Cancer Screening Markers: A Simple Strategy to Substantially Reduce the Sample Size for Validation.
Journal: Med Decis Making
Date: 2019 Feb
Major Program(s) or Research Group(s): BRG
PubMed ID: 30658540
PMC ID: PMC6374183
Abstract: BACKGROUND: Studies to validate a cancer prediction model based on cancer screening markers collected in stored specimens from asymptomatic persons typically require large specimen collection sample sizes. A standard sample size calculation targets a true-positive rate (TPR) of 0.8 with a 2.5% lower bound of 0.7 at a false-positive rate (FPR) of 0.01 with a 5% upper bound of 0.03. If the probability of developing cancer during the study is P = 0.01, the specimen collection sample size based on the standard calculation is 7600. METHODS: The strategy to reduce the specimen collection sample size is to decrease both the lower bound of TPR and the upper bound of FPR while keeping a positive lower bound on the anticipated clinical utility.
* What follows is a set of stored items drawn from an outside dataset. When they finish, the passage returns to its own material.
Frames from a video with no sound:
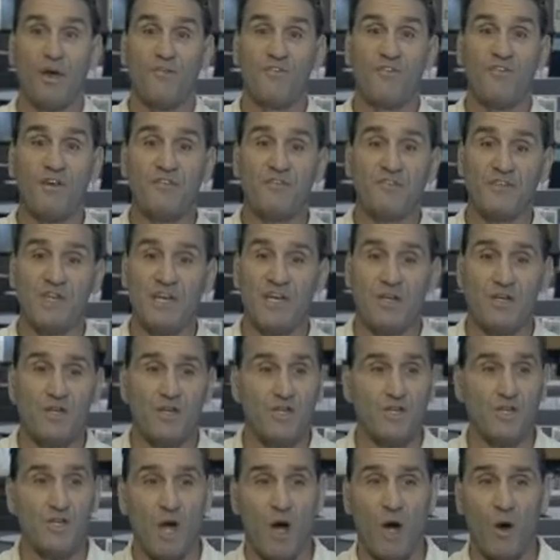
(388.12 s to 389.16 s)
15
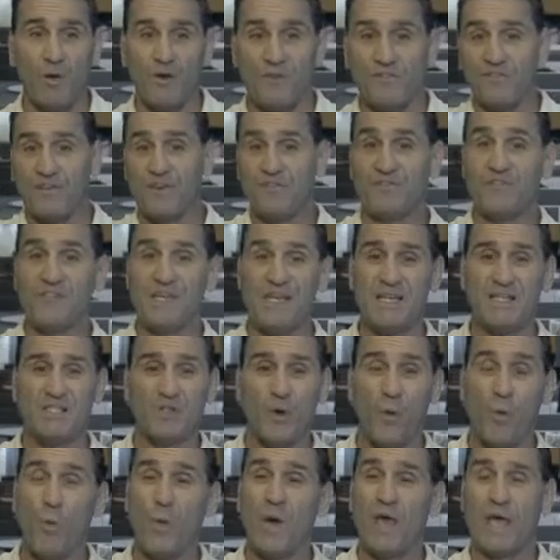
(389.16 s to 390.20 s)
to show and 15
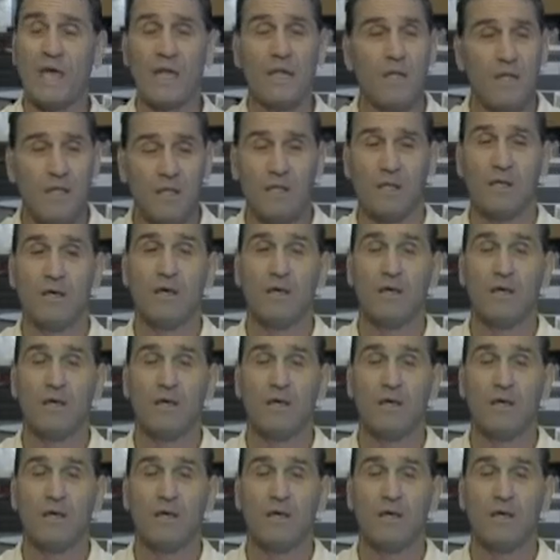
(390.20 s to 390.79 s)
to win.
RESULTS: The new sample size calculation targets a TPR of 0.4 with a 2.5% lower bound of 0.10 and an FPR of 0.0 with a 5% upper bound of 0.005. With P = 0.01, the specimen collection sample size based on the new calculation is 1800 instead of 7600. LIMITATIONS: The new sample size calculation requires a minimum benefit/cost ratio (number of false positives traded for a true positive). With P = 0.01, the minimum cost-benefit ratio is 5, which is plausible in many studies. CONCLUSION: In validation studies for cancer screening markers, the strategy can substantially reduce the specimen collection sample size, substantially reducing costs and making some otherwise infeasible studies now feasible.